Reputation: 4741
I wrote an utility which will search all the fixed drives in a system for files of certain extension. Some of the drives contains millions of folders (say, 30 million for example) and the files can be found at a different depth(say, 6th/7th sub folder). Find below the function I am using,
private void ReadDirectories(string targetDirectory)
{
IEnumerable<string> files = Directory.EnumerateFiles(targetDirectory).AsParallel();
ConcurrentBag<string> filesBag = new ConcurrentBag<string>(files);
Parallel.ForEach(filesBag, (file) =>
{
Interlocked.Increment(ref totalFileCount);
if (extension is a text/excel/word file )
{
try
{
// Some logic here
}
catch (AggregateException Aex)
{
Log("Aggregate exception thrown. " + Aex.Message + Aex.StackTrace + Aex.InnerException);
}
catch (Exception ex)
{
Log("File read failed: " + file + ex.Message + ex.StackTrace + ex.InnerException);
return; // This is break equivalent in Parallel.ForEach
}
}
});
IEnumerable<string> directories = Directory.EnumerateDirectories(targetDirectory).AsParallel();
ConcurrentBag<string> directoryBag = new ConcurrentBag<string>(directories);
Parallel.ForEach(directoryBag, (subDirectory) =>
{
try
{
ReadDirectories(subDirectory);
}
catch (AggregateException Aex)
{
Log("Aggregate exception thrown. " + Aex.Message + Aex.StackTrace + Aex.InnerException);
}
catch (UnauthorizedAccessException Uaex)
{
Log("Unauthorized exception: " + Uaex.Message + Uaex.StackTrace + Uaex.InnerException);
return;
}
catch (AccessViolationException Aex)
{
Log("Access violation exception: " + Aex.Message + Aex.StackTrace + Aex.InnerException);
return;
}
catch (Exception ex)
{
Log("Error while reading directories and files : " + ex.Message + ex.StackTrace + ex.InnerException);
return;
}
});
}
The issue I am facing is, once the application starts enumerating folders the physical memory gets consumed more and more and it reaches its peak (99%) after sometime. At this point no other activities can be performed. But my application memory is about 80 -90 MB through out its run. Want to know the reason why the physical memory usage is so high, Is there something wrong with the code?
Upvotes: 1
Views: 1452
Reputation: 131714
As others explained, storing so many strings will eat up a lot of memory and can't scale. Trying to enumerate folders and files in parallel won't speed up processing either.

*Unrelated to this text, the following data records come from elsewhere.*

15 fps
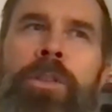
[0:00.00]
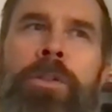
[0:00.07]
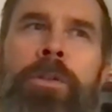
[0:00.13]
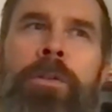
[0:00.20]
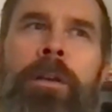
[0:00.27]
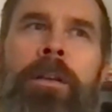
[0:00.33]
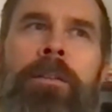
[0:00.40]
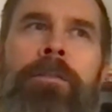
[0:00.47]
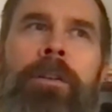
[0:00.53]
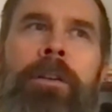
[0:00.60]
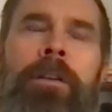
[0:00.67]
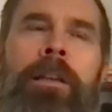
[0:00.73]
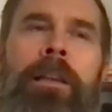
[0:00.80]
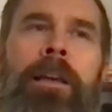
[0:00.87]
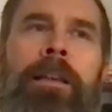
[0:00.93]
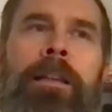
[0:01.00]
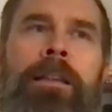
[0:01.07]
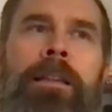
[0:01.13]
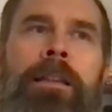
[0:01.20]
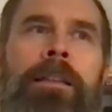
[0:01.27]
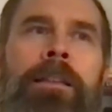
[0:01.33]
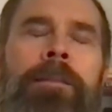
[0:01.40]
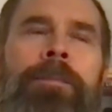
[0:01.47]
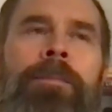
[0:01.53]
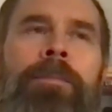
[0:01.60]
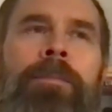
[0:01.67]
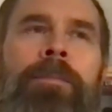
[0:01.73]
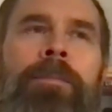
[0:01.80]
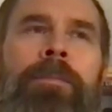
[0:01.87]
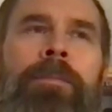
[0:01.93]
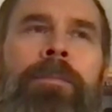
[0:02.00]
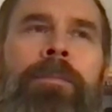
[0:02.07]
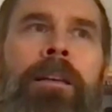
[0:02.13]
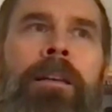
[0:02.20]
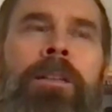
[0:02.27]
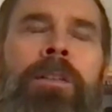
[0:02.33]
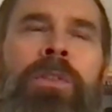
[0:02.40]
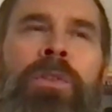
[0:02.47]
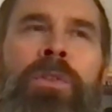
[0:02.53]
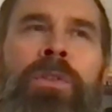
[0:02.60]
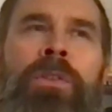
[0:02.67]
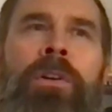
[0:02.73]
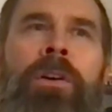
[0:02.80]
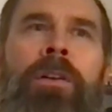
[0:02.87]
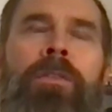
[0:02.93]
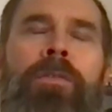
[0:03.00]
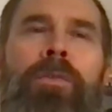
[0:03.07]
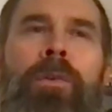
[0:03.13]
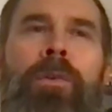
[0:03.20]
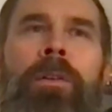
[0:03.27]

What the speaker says: tread very lightly to not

It's faster to use Directory.EnumerateFiles or even better, DirectoryInfo.EnumerateFiles with SearchOption.AllDirectories
to enumerate all files in the current folder and subfolders and process the files in parallel.
A quick and dirty option would be to use a LINQ query to filter all target files and a Parallel.ForEach to process the files, eg:
var extensions=new[]{".docx", ".xlsx",...};
var folder=new DirectoryInfo(targetDirectory);
var files=from file in folder.EnumerateFiles("*.*", SearchOption.AllDirectories)
where extensions.Contains(file.Extension,StringComparer.InvariantCultureIgnoreCase)
select file;
Parallel.ForEach(files,file=>ProcessFile(file));
This will use roughly as many task as cores in the machine to process files. You can use more tasks by specifying a different MaxDegreeOfParallelism option:
var options=new ParallelOptions { MaxDegreeOfParallelism = 4 }
Parallel.ForEach(files,options,ProcessFile);
Parallel.ForEach
will pull file names from the files
query as needed. It will start processing as soon as EnumerateFiles
returns the first results instead of waiting for all file names to be loaded and cached in memory.
Upvotes: 2
Reputation: 949
Consider your numbers: 30 million folders, each with probably a few files leaves you with something like 100 million strings for file and directory names. And due to the method being recursive, the bags are all kept until the end of the recursion.
So with an average file/directory name length of 100 chars, you're up to 10GB of RAM for the names only.
Upvotes: 3